◆ The data

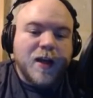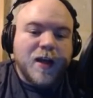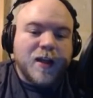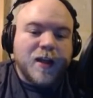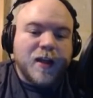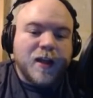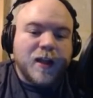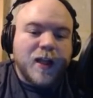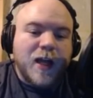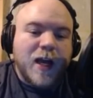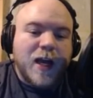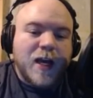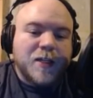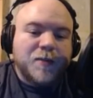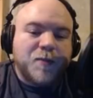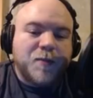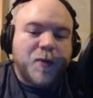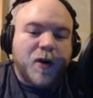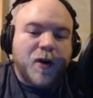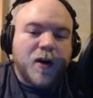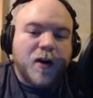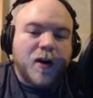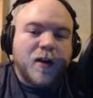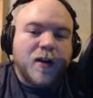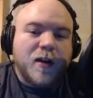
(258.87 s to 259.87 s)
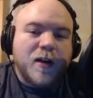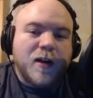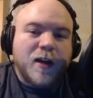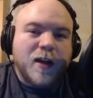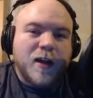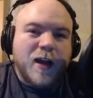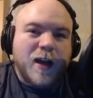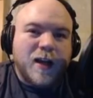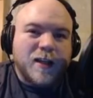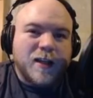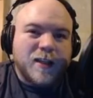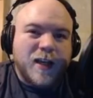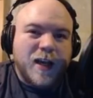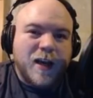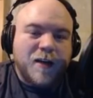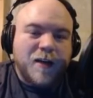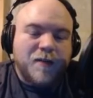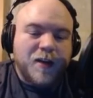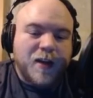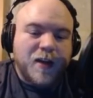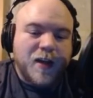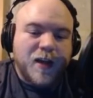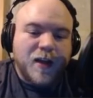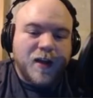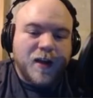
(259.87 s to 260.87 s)
The last part has
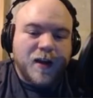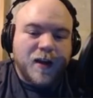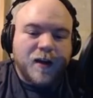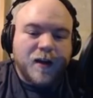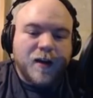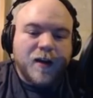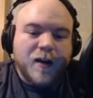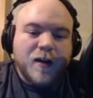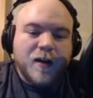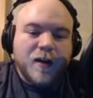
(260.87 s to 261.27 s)
heavy hitting.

◆ Aim of the exercise
Above are the entries; write them out again exactly, omitting the pictures.

◆ Solution to this task
(258.87 s to 259.87 s)
(259.87 s to 260.87 s)
The last part has
(260.87 s to 261.27 s)
heavy hitting.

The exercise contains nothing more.